Was bedeutet Psychosomatik für Sie?

Dr. Günter Kersting: Für mich ist es der wiedergefundene, ganzheitliche Ansatz, Menschen in ihrer Gesamtheit zu betrachten und zu behandeln. Ich bin der festen Überzeugung, dass sich körperliches und seelisches Befinden nicht voneinander trennen lassen. Nehmen wir das Beispiel der Angst. Angst als seelisches Symptom ist immer auch körperlich. Das gleiche gilt bei körperlichen Schmerzen, hier haben Sie auch immer einen seelischen Part. Ohne seelische Beteiligung können Sie keine Schmerzen haben. Diese Ansicht lässt sich auf alle Situationen übertragen. Daraus abgeleitet gibt es ein bio-psycho-soziales Modell.

Ich sehe, wie Fälle psychosomatischer Leiden immer weiter zunehmen. Auch weil die Gesellschaft bereitwilliger geworden ist, diese als Leiden anzuerkennen. In einer schon älteren Studie wurden die häufigsten Beschwerden untersucht, mit denen Menschen zum Hausarzt gehen. Das Ergebnis war, dass Hausärzte bei den 10 häufigsten Symptomen in weniger als 50 Prozent der Fälle eine organische Ursache finden. Das zeigt, wie sehr seelischen Belastungen das Wohlbefinden bis hin zu körperlichen Symptomen beeinflussen.

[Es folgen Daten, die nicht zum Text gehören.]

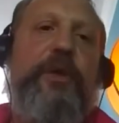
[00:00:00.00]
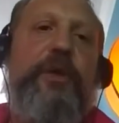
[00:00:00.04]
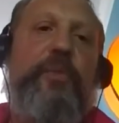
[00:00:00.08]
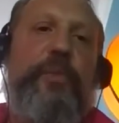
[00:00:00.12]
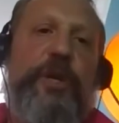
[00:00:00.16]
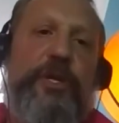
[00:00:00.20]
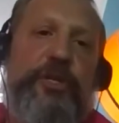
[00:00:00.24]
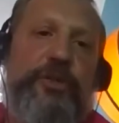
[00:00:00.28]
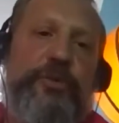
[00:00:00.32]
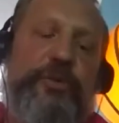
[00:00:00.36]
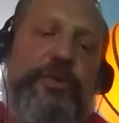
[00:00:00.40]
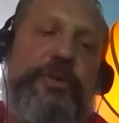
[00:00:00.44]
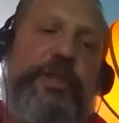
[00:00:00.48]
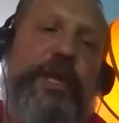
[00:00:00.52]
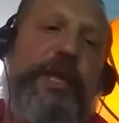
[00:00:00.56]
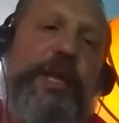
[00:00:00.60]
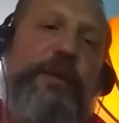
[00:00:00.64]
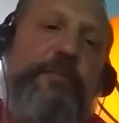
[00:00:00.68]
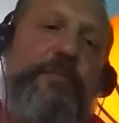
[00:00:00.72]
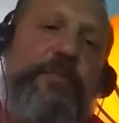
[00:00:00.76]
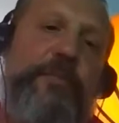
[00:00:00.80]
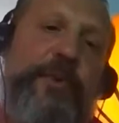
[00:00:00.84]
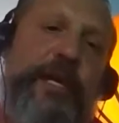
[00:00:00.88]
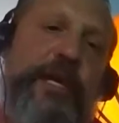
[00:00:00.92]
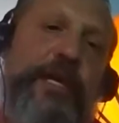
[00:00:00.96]
which will
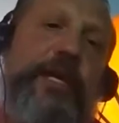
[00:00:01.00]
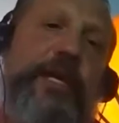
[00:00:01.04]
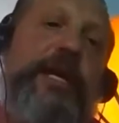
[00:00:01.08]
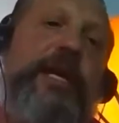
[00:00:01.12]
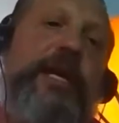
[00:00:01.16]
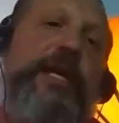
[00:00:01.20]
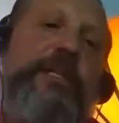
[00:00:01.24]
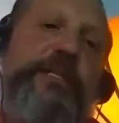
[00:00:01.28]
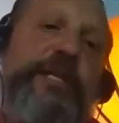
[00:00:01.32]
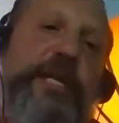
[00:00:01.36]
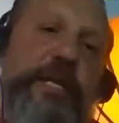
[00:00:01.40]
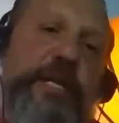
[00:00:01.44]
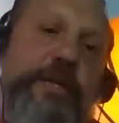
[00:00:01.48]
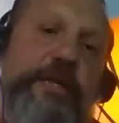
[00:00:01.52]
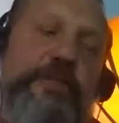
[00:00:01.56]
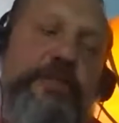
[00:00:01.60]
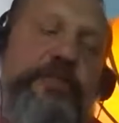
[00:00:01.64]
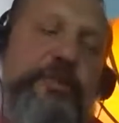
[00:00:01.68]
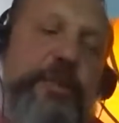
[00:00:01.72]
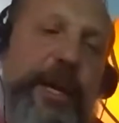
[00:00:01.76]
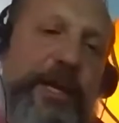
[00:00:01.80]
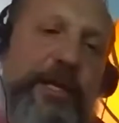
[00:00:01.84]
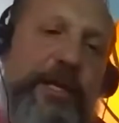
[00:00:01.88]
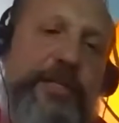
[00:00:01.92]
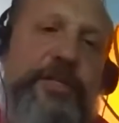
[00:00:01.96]
then be
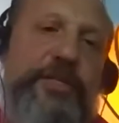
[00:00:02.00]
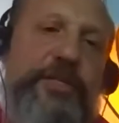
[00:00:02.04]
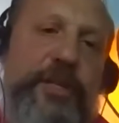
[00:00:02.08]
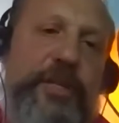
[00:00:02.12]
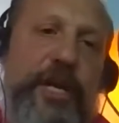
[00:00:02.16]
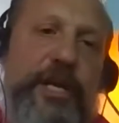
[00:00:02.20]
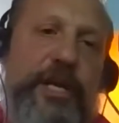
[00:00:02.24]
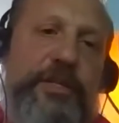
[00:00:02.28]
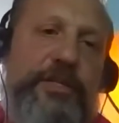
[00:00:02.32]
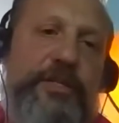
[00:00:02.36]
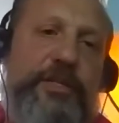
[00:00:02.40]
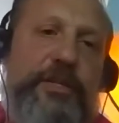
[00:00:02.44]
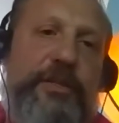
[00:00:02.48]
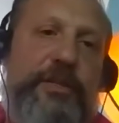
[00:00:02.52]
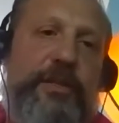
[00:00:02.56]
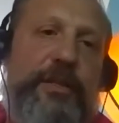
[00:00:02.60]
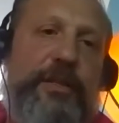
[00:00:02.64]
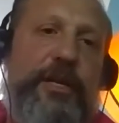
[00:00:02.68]
some exercise.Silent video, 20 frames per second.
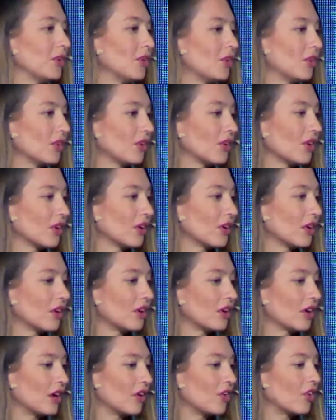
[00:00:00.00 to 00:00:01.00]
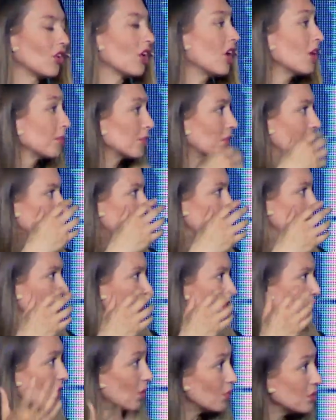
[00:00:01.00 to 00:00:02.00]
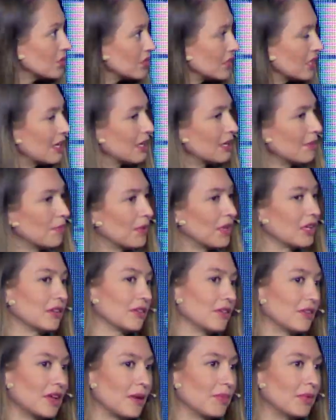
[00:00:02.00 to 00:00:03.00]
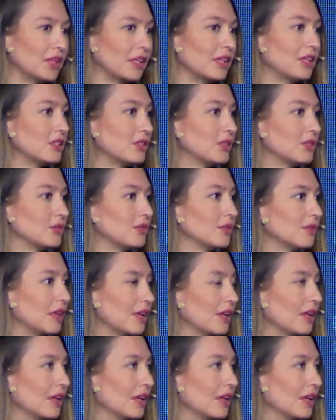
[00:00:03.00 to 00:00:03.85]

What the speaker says: or upgrade their own chain, but the ability to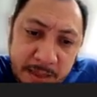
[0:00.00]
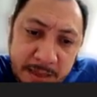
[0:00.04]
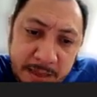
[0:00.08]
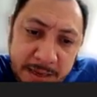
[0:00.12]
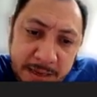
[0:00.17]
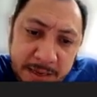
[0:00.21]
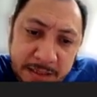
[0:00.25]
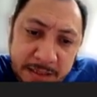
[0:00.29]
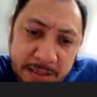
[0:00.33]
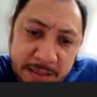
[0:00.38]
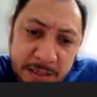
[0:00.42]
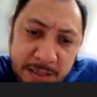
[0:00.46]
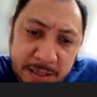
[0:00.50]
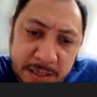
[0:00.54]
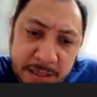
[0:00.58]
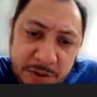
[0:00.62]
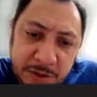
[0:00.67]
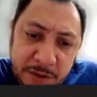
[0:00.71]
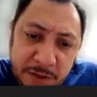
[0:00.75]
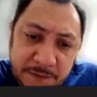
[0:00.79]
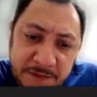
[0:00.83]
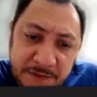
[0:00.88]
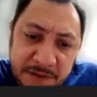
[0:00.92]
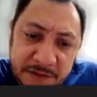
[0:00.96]
at each
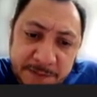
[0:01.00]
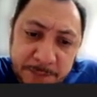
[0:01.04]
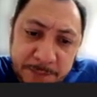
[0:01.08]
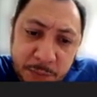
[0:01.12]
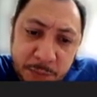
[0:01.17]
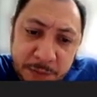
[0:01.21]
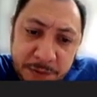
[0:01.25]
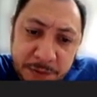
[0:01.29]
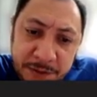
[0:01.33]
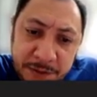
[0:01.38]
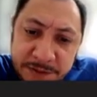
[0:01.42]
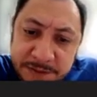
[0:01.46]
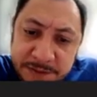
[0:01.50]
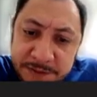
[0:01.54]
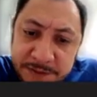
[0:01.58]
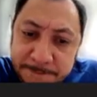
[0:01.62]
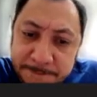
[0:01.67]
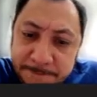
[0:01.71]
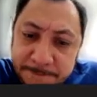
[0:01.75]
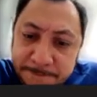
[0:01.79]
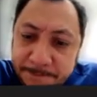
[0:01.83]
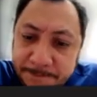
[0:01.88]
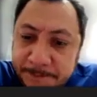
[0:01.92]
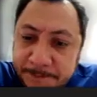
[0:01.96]
of these points
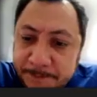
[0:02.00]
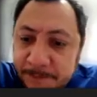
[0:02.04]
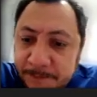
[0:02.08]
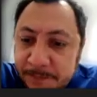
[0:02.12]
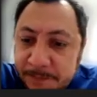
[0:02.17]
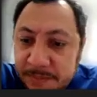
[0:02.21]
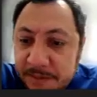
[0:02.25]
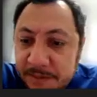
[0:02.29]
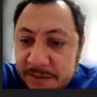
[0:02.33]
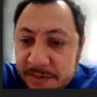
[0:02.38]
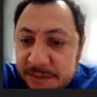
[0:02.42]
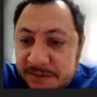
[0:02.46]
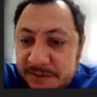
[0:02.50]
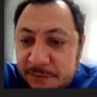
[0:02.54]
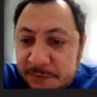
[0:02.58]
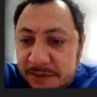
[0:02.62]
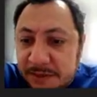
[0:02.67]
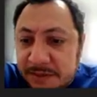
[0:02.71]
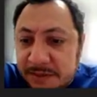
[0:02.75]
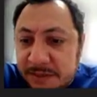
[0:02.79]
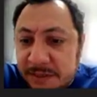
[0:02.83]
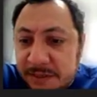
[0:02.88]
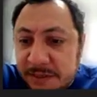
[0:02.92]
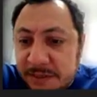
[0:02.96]
is
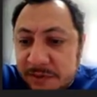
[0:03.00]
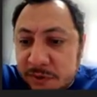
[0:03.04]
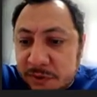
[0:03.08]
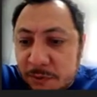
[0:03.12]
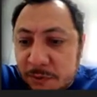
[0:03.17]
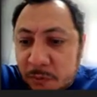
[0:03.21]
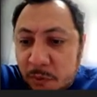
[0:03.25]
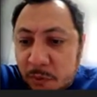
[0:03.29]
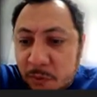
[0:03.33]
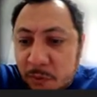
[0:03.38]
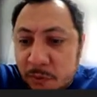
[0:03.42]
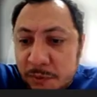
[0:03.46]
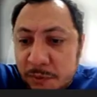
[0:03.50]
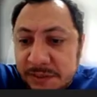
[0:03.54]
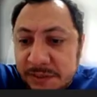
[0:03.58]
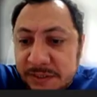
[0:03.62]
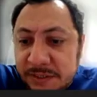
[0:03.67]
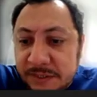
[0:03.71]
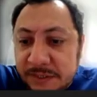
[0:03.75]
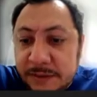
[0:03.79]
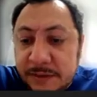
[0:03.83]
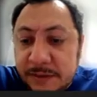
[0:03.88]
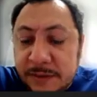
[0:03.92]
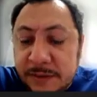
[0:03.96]
greater than some
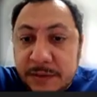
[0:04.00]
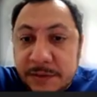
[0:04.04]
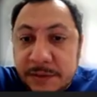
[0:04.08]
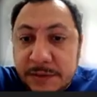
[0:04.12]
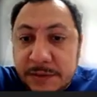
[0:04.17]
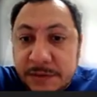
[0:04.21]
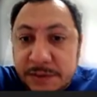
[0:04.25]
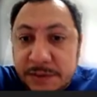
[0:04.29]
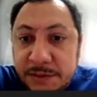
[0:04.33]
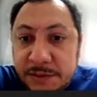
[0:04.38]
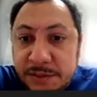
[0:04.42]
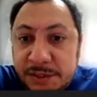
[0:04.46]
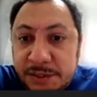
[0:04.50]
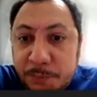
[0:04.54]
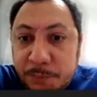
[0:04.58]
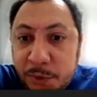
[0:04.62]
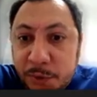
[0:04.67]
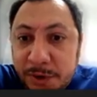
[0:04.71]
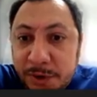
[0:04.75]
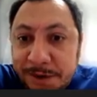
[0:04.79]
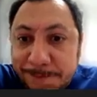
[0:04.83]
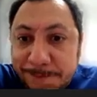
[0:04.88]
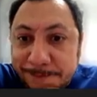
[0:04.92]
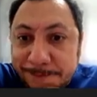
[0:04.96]
constant g
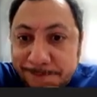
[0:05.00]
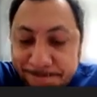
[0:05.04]
prime.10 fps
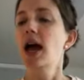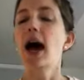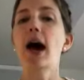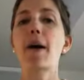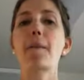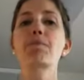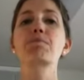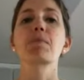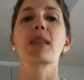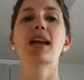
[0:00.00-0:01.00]

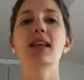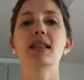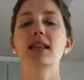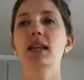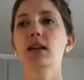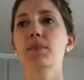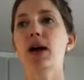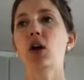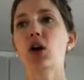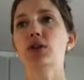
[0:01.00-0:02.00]
Um, and then think
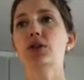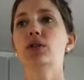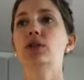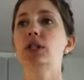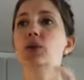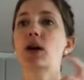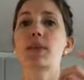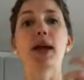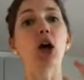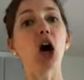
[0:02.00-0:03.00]
about also, do you want to
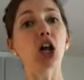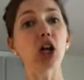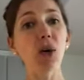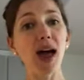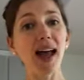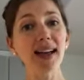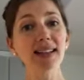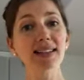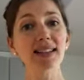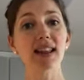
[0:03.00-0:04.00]
make hollow
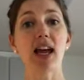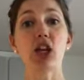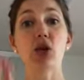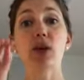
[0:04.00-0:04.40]
eggs that you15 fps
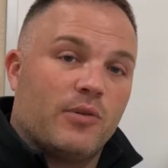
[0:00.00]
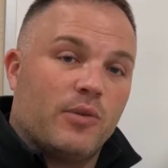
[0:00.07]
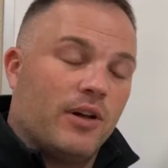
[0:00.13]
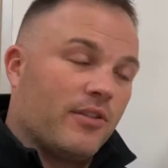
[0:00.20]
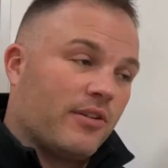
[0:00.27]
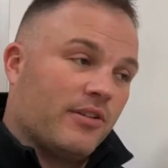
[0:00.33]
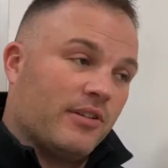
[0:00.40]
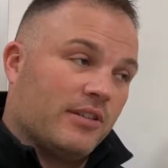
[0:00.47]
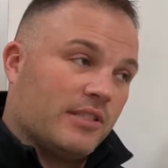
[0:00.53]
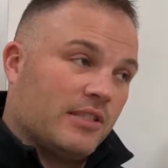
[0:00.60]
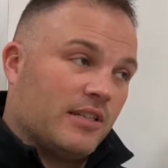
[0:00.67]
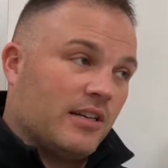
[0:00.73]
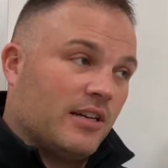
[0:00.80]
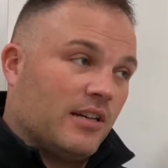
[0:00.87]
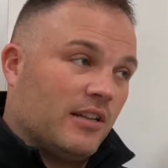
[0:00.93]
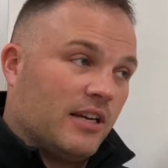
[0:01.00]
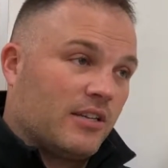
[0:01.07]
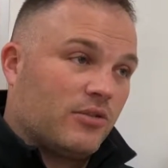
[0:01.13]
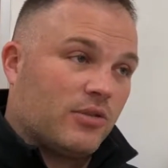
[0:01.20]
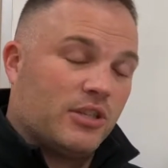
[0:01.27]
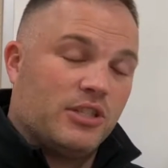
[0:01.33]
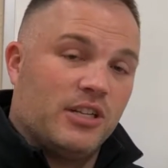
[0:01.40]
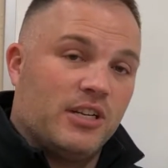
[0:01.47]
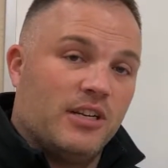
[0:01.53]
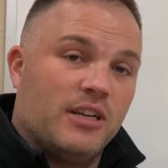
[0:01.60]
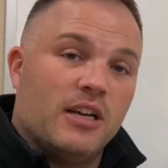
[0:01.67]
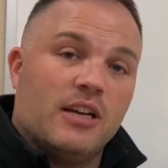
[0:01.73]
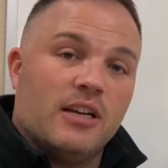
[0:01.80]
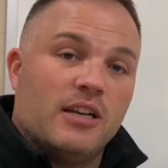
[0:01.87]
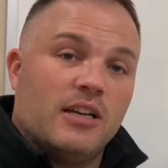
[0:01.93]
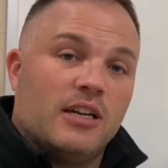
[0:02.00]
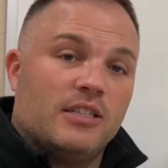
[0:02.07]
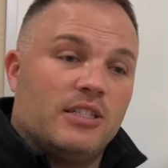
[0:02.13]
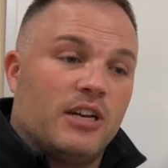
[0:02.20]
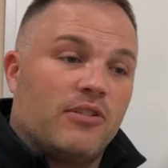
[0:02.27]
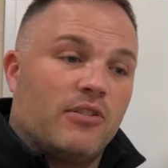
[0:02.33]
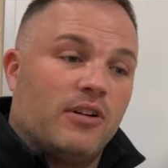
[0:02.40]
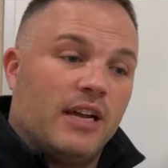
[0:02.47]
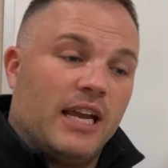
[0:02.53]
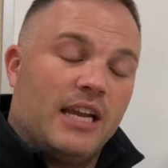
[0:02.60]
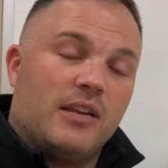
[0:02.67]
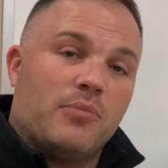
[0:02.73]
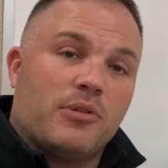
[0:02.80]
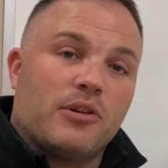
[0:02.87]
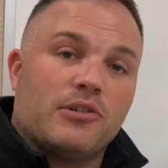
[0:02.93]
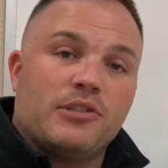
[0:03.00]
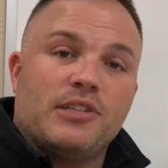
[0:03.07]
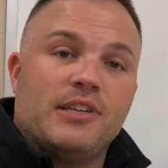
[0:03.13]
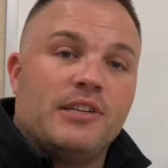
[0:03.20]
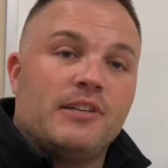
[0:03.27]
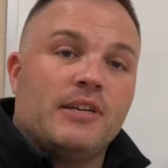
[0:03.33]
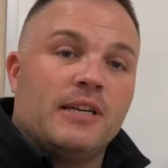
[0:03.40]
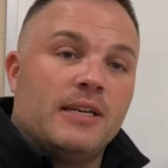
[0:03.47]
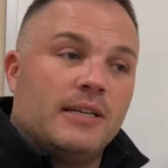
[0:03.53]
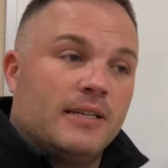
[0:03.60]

whether it's an electrician, a general handy person,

In der naturwissenschaftlichen Medizin wird vor allem sichergestellt, dass die Menschen länger und mit weniger Beschwerden leben und ich möchte diese wunderbaren Fortschritte niemals missen. Jedoch sind das seelische Empfinden und zum Teil die Fragen der Lebensqualität aus dem Fokus gerückt. Psychosomatik verbindet diese beiden Punkte miteinander. Wenn jemand unter Rückenschmerzen leidet, lohnt es sich auch zu fragen: Welche seelische Belastung tragen Sie mit sich herum? Fällt die seelische Belastung weg oder kann durch Psychotherapie anders gehandhabt werden, wird der Patient oft beschwerdefrei.

Wo hat eine Sprechstunde ihre Grenzen, wenn sie telemedizinisch stattfindet?

Dr. Günter Kersting: Aufgrund meiner bisherigen Erfahrungen würde ich PatientInnen mit latenter oder bedeutsamer Suizidalität nicht telemedizinisch behandeln wollen. Die medizinisch definierte “schwere Depression” würde ich in den meisten Fällen ebenso nicht online behandeln, weil der persönliche Kontakt nicht so klar ist, wie in der Praxis. Bei der telemedizinischen Behandlung von Sucht- und Borderline-PatientInnen sehe ich ebenfalls Schwierigkeiten und würde wenigstens zu Beginn der Therapie eine Konsultation in der Praxis bevorzugen.

Bei den meisten anderen Erkrankungen könnte die Telemedizin als niedrigschwelliges Angebot sogar Vorteile haben, insbesondere bei AngstpatientInnen oder bei Menschen mit einer sozialen Phobie. Auch Menschen, die psychotherapeutische Praxen wegen der Entfernung zur nächsten Praxis (z. B. auf Inseln oder in abgelegenen Orten im Gebirge) oder einer schweren körperlichen Beeinträchtigung schlecht oder gar nicht erreichen können, werden von einem telemedizinischen Angebot profitieren.